ABOUT THIS EXERCISE → Word for word, reproduce all entries below, leaving every picture out.

● ● ●

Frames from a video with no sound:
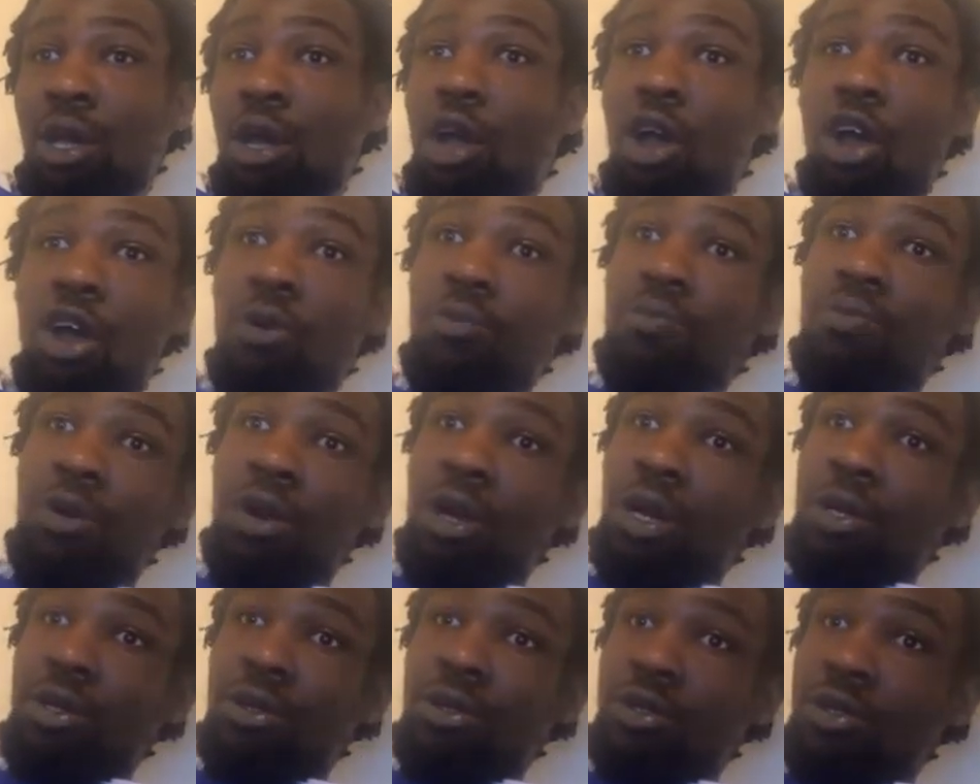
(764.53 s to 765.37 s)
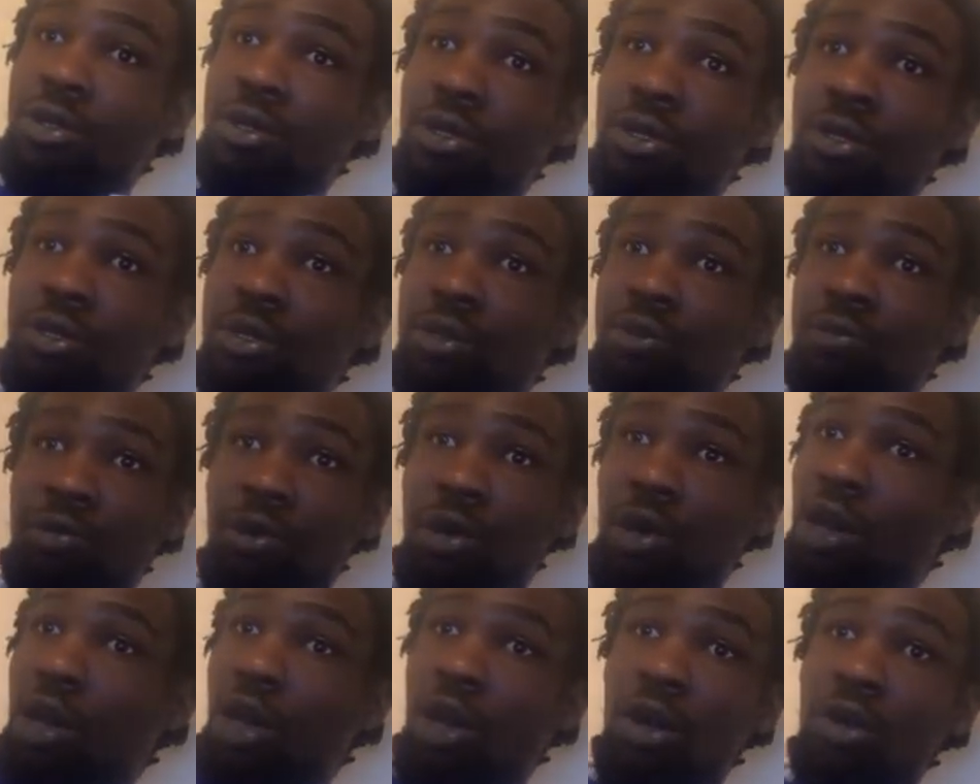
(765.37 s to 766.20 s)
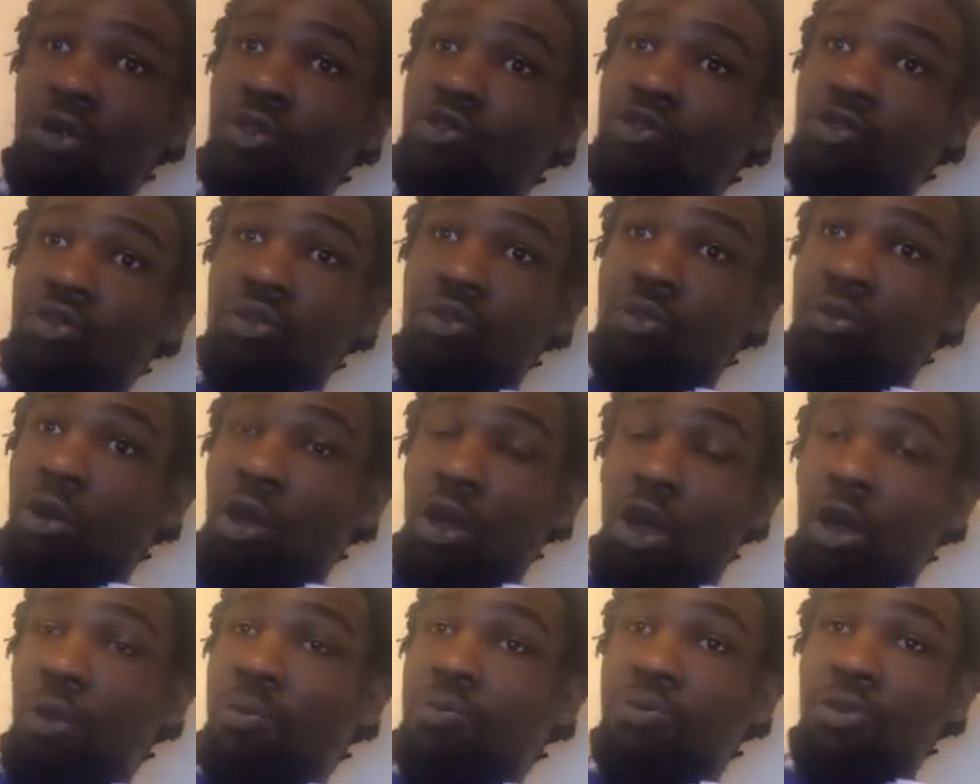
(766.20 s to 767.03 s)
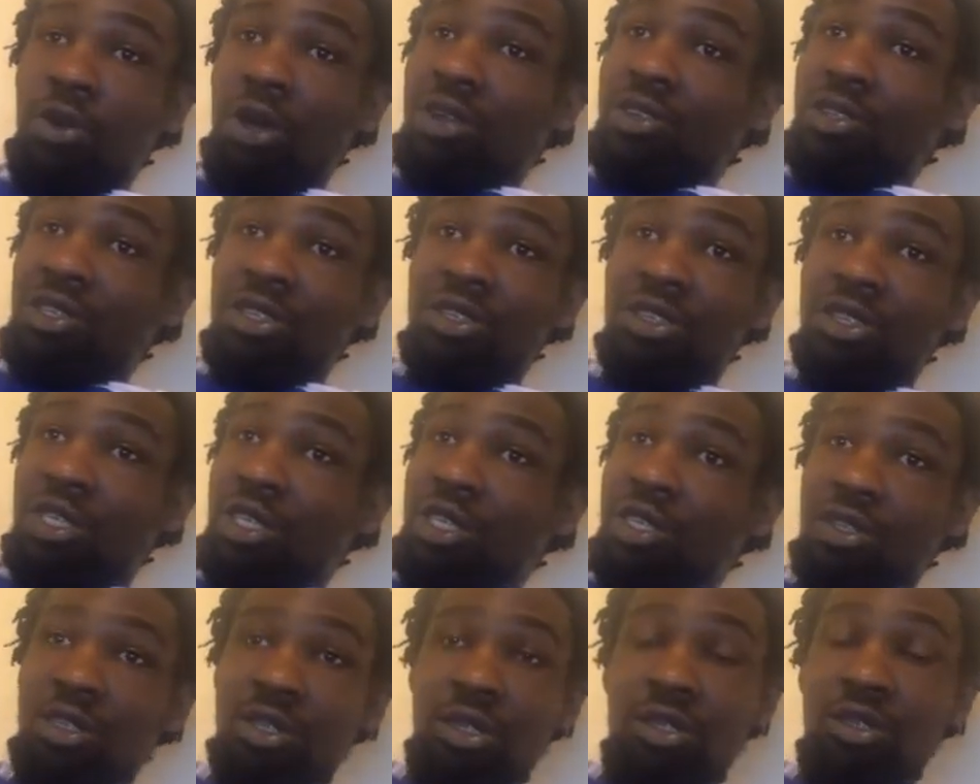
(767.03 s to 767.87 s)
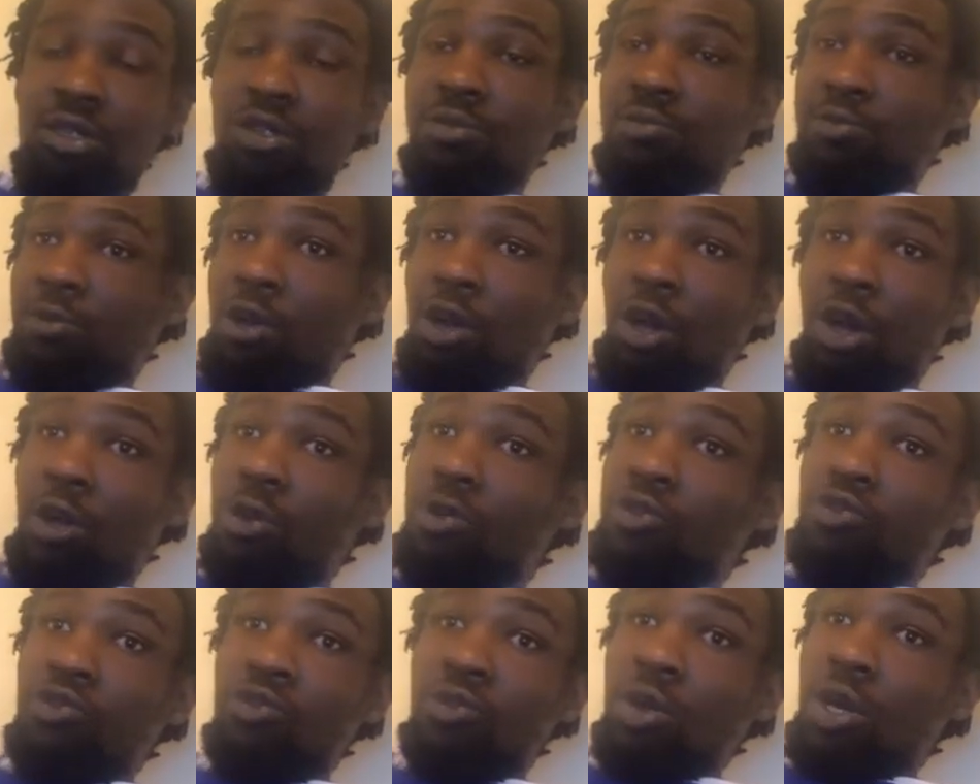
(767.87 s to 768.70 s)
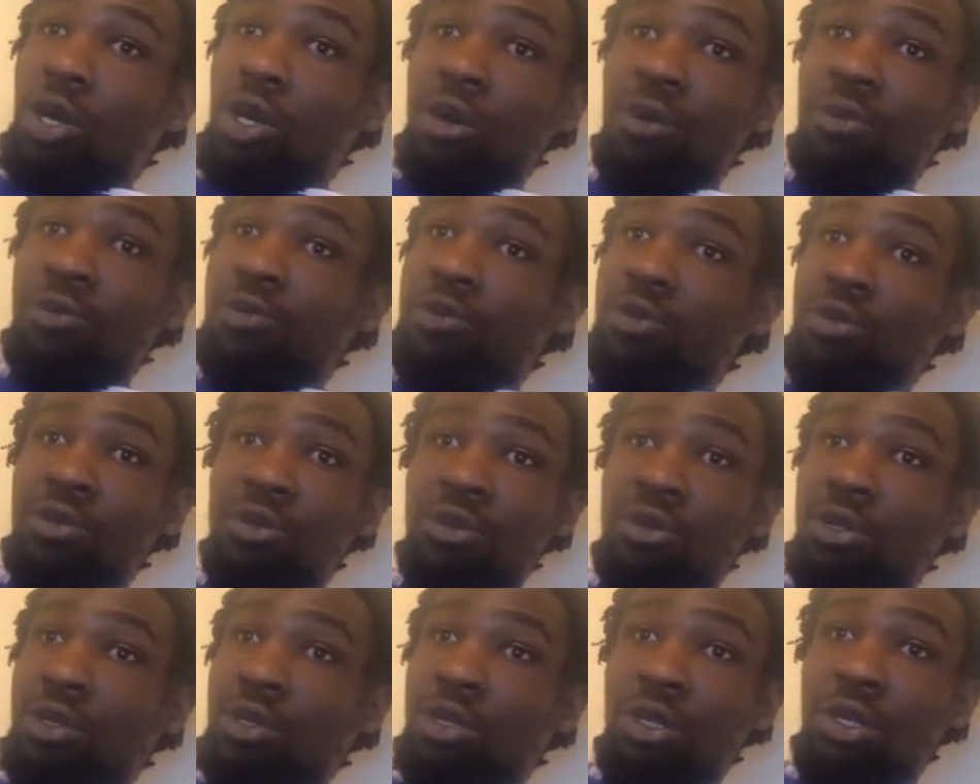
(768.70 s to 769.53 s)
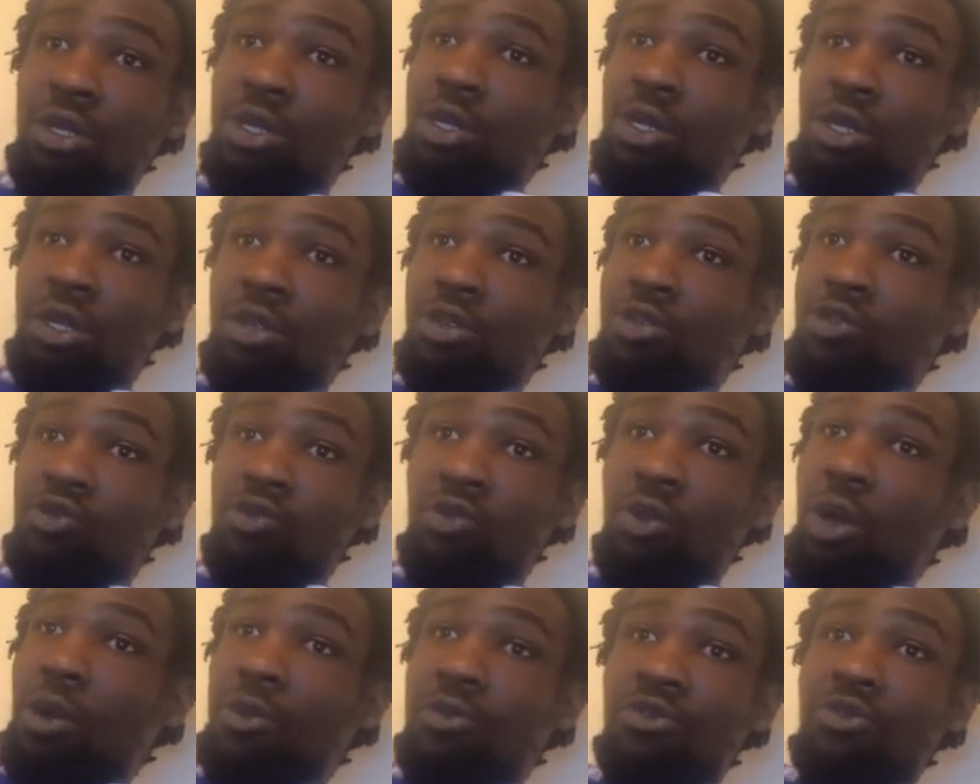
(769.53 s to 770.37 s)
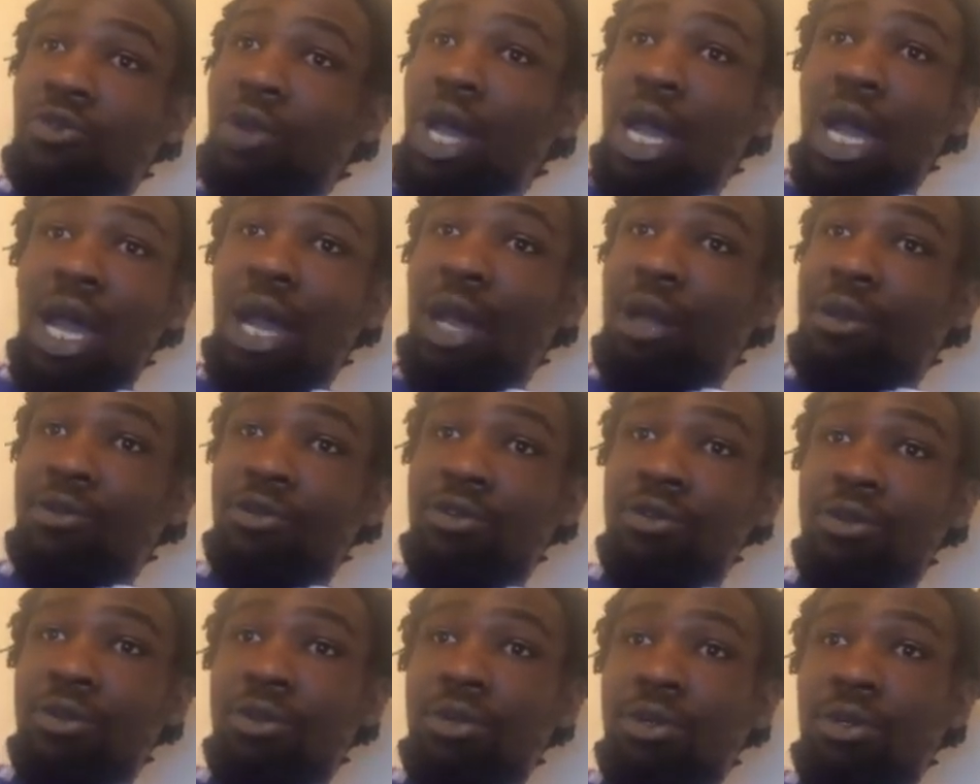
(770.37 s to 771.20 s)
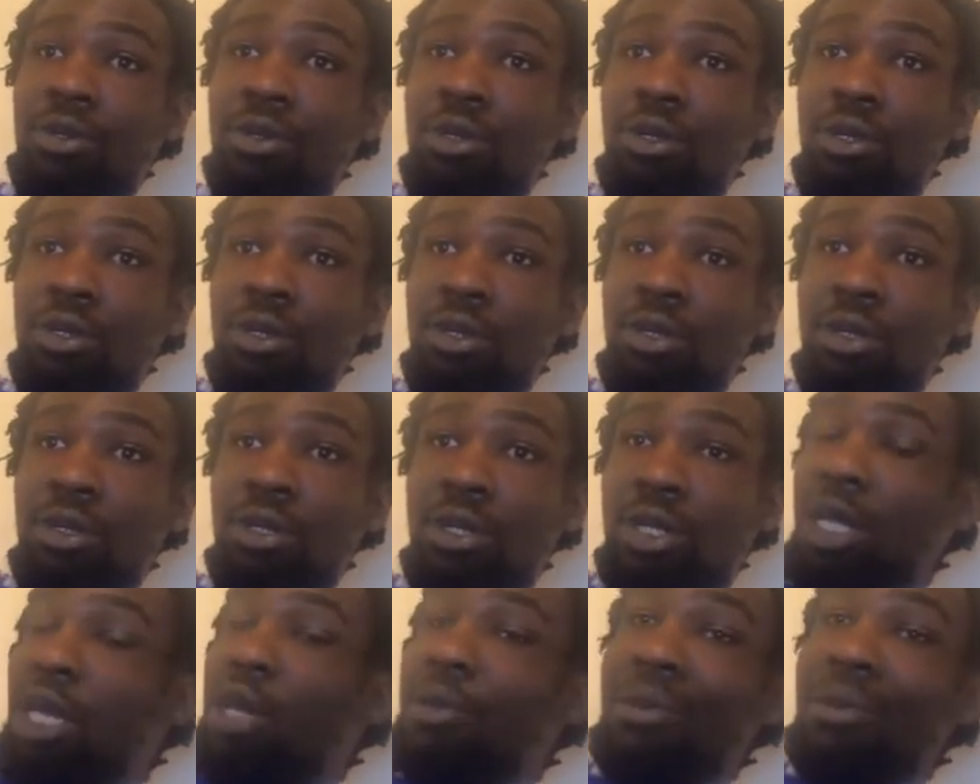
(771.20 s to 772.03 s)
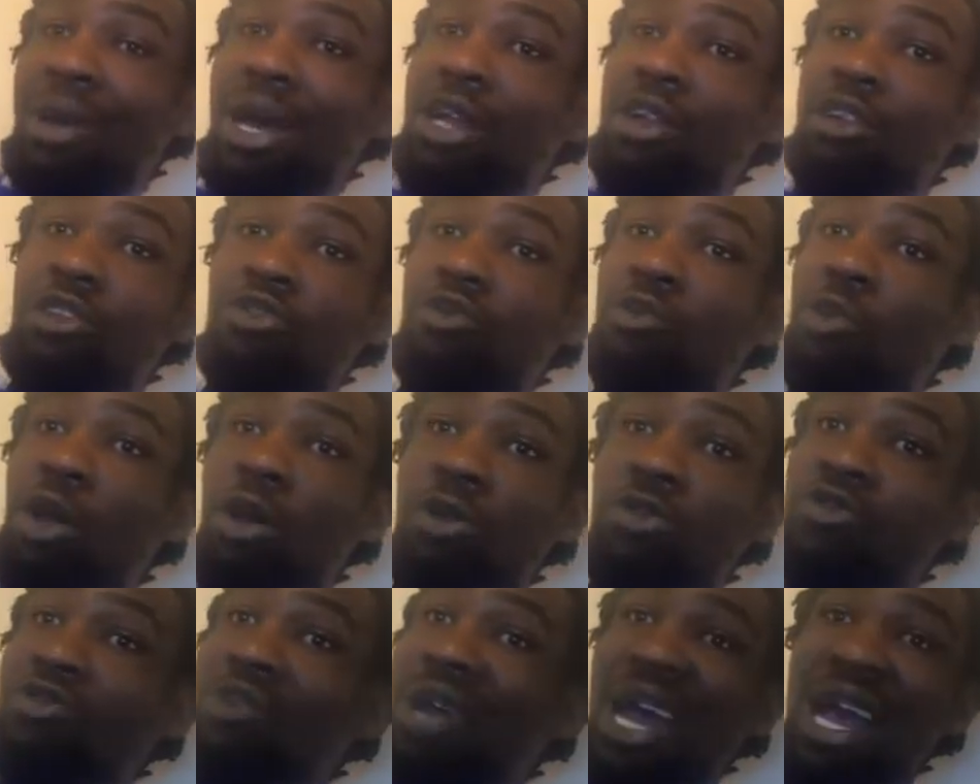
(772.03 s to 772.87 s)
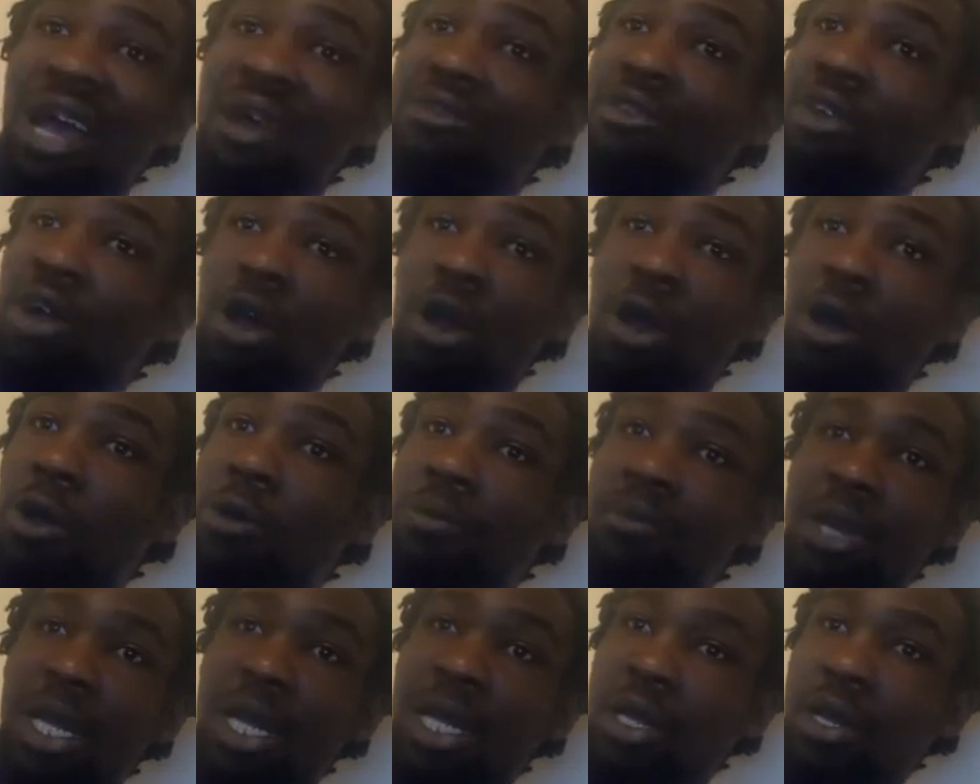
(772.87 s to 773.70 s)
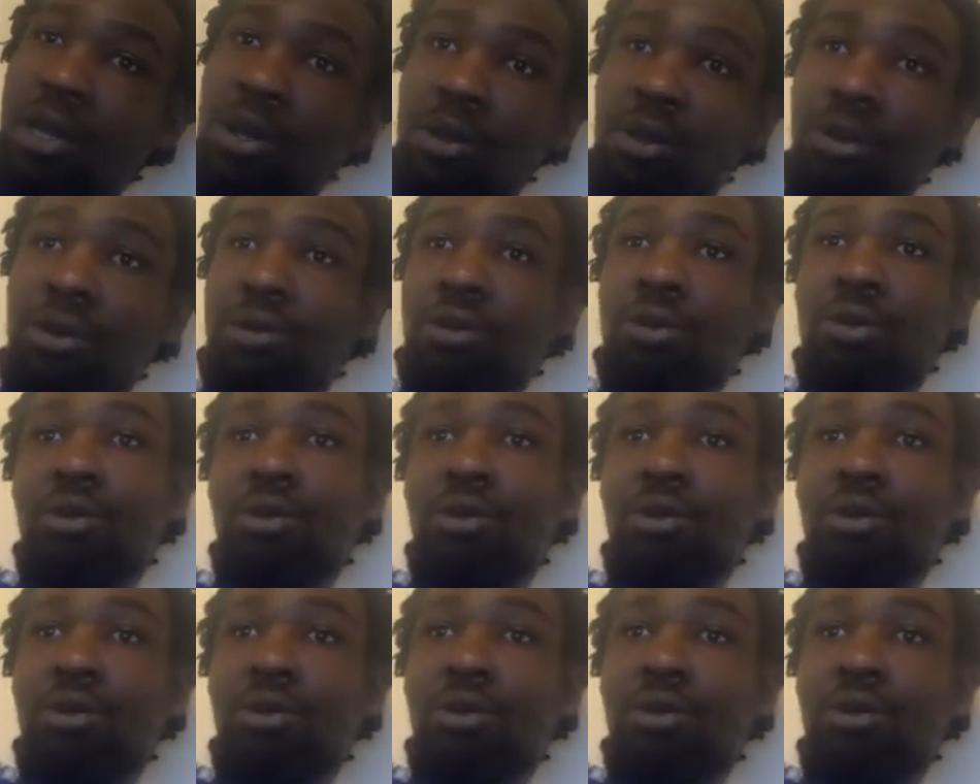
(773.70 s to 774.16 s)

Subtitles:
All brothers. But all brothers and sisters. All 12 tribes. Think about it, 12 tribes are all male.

● ● ●

REPLY →
Frames from a video with no sound:
(764.53 s to 765.37 s)
(765.37 s to 766.20 s)
(766.20 s to 767.03 s)
(767.03 s to 767.87 s)
(767.87 s to 768.70 s)
(768.70 s to 769.53 s)
(769.53 s to 770.37 s)
(770.37 s to 771.20 s)
(771.20 s to 772.03 s)
(772.03 s to 772.87 s)
(772.87 s to 773.70 s)
(773.70 s to 774.16 s)

Subtitles:
All brothers. But all brothers and sisters. All 12 tribes. Think about it, 12 tribes are all male.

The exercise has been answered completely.